◆ **What to produce**: Only the pictures should be left out; write out all other data exactly.

◆ **Supplied records**:
Segment Open

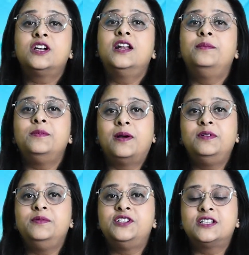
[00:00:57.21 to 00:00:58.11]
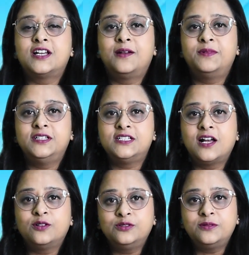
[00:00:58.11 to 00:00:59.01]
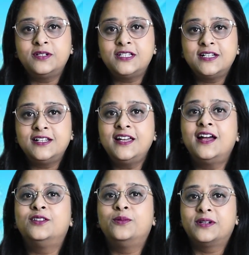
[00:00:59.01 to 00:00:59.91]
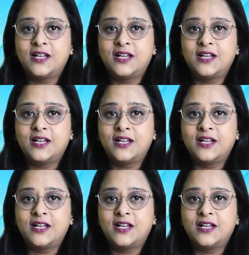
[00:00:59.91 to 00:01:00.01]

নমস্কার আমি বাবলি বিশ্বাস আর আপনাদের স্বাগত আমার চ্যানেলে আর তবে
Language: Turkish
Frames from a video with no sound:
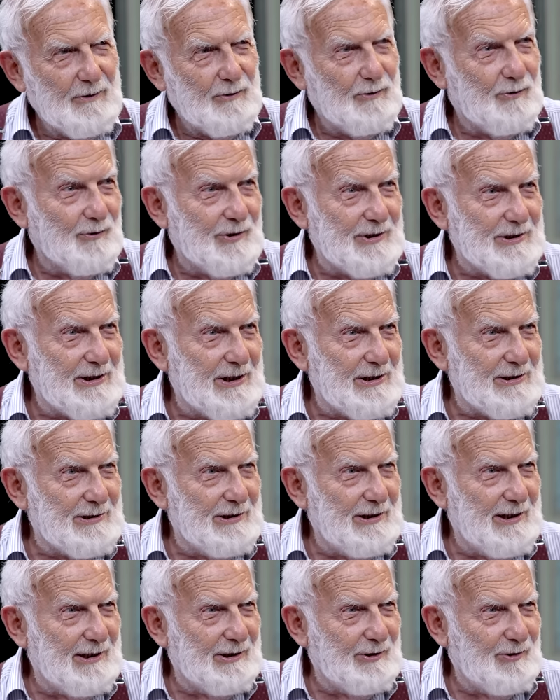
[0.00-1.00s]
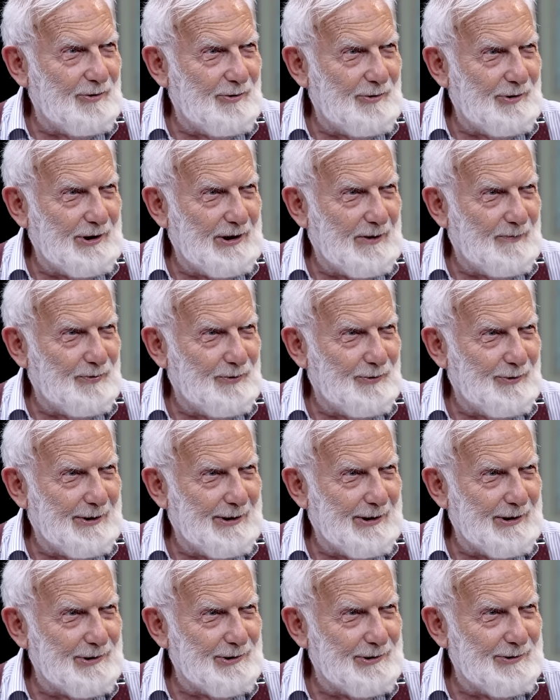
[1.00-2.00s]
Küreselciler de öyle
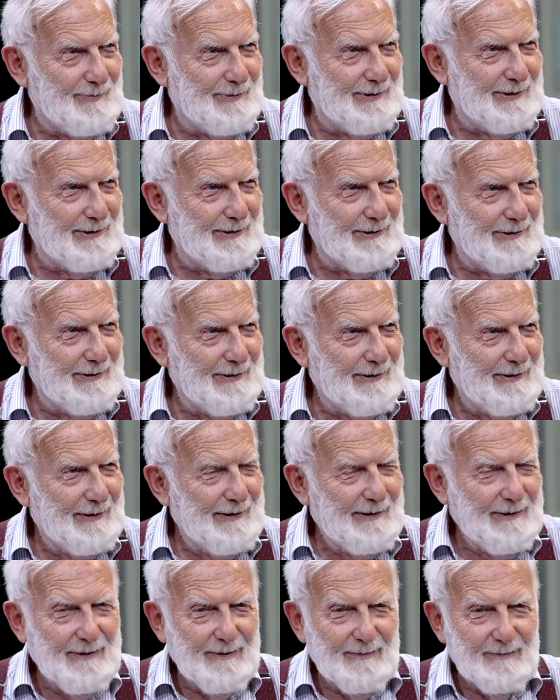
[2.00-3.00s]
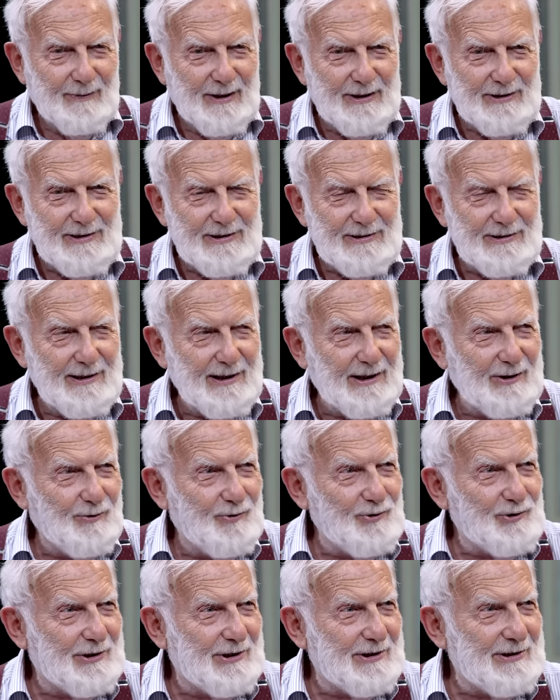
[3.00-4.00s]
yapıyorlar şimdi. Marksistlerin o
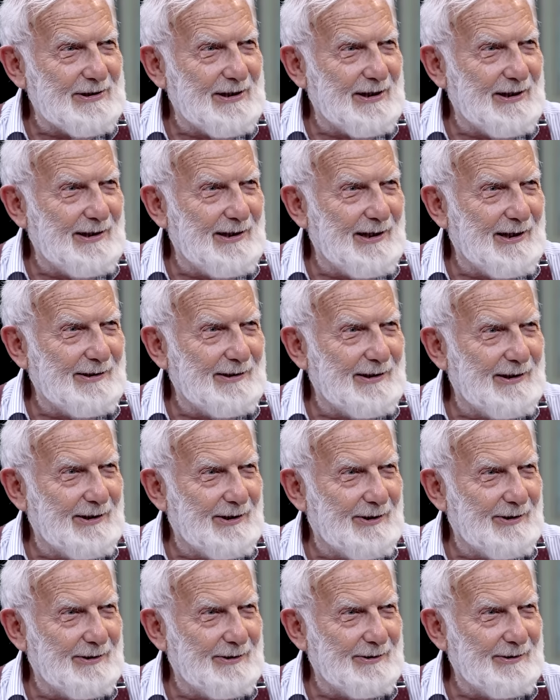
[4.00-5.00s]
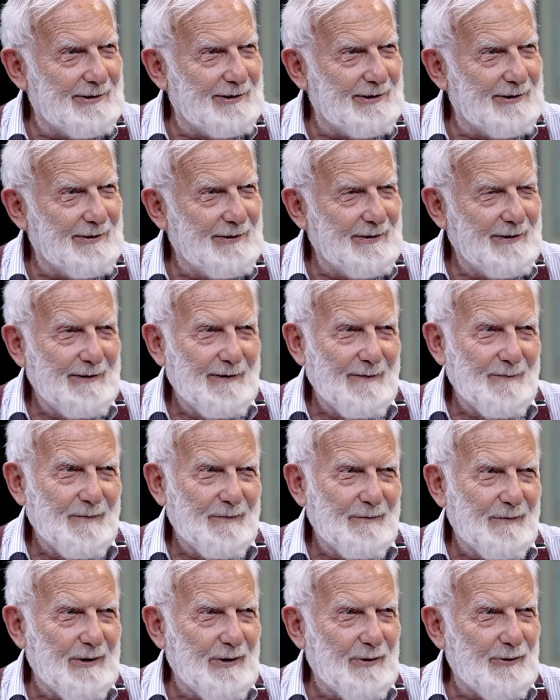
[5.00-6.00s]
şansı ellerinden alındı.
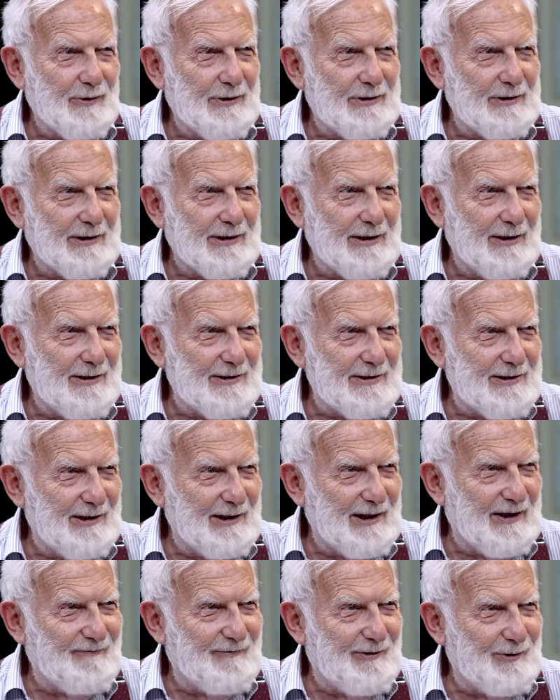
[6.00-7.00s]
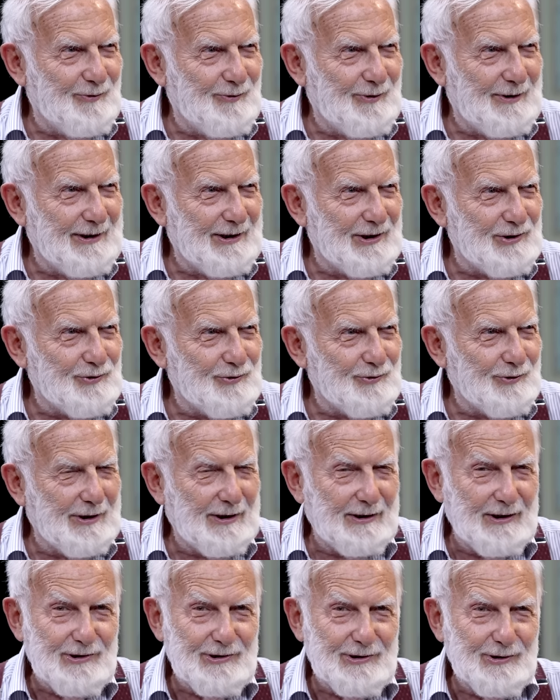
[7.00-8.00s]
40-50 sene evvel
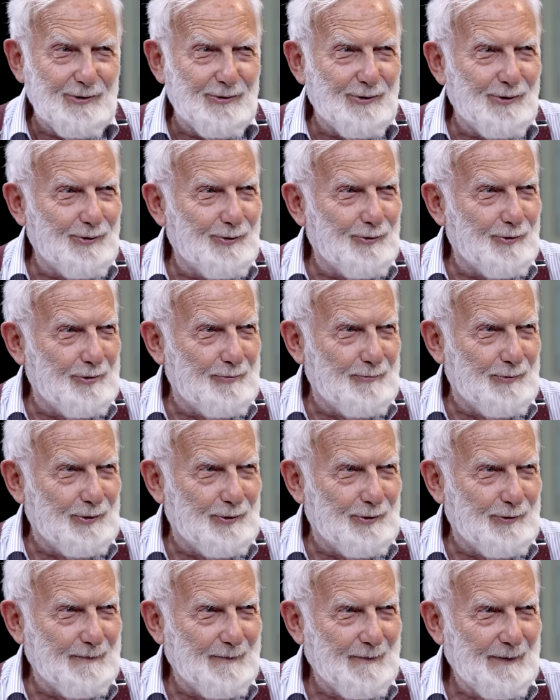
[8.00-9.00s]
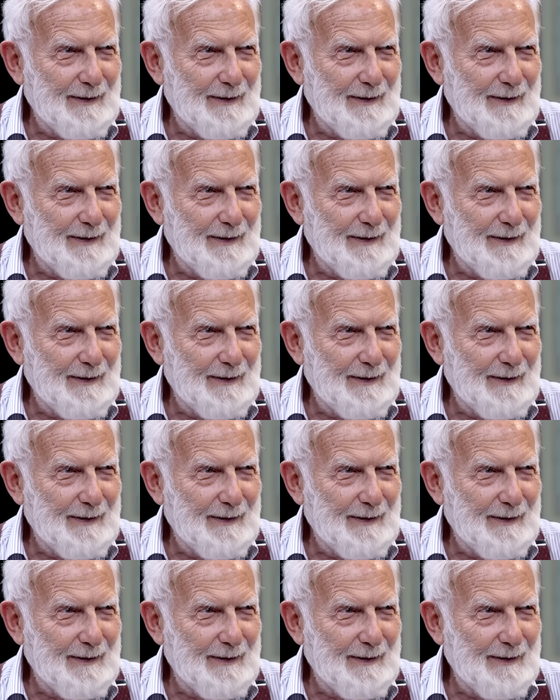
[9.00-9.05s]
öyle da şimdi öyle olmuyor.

Segment Closed

◆ **Response area**:
[00:00:57.21 to 00:00:58.11]
[00:00:58.11 to 00:00:59.01]
[00:00:59.01 to 00:00:59.91]
[00:00:59.91 to 00:01:00.01]

নমস্কার আমি বাবলি বিশ্বাস আর আপনাদের স্বাগত আমার চ্যানেলে আর তবে
Language: Turkish
Frames from a video with no sound:
[0.00-1.00s]
[1.00-2.00s]
Küreselciler de öyle
[2.00-3.00s]
[3.00-4.00s]
yapıyorlar şimdi. Marksistlerin o
[4.00-5.00s]
[5.00-6.00s]
şansı ellerinden alındı.
[6.00-7.00s]
[7.00-8.00s]
40-50 sene evvel
[8.00-9.00s]
[9.00-9.05s]
öyle da şimdi öyle olmuyor.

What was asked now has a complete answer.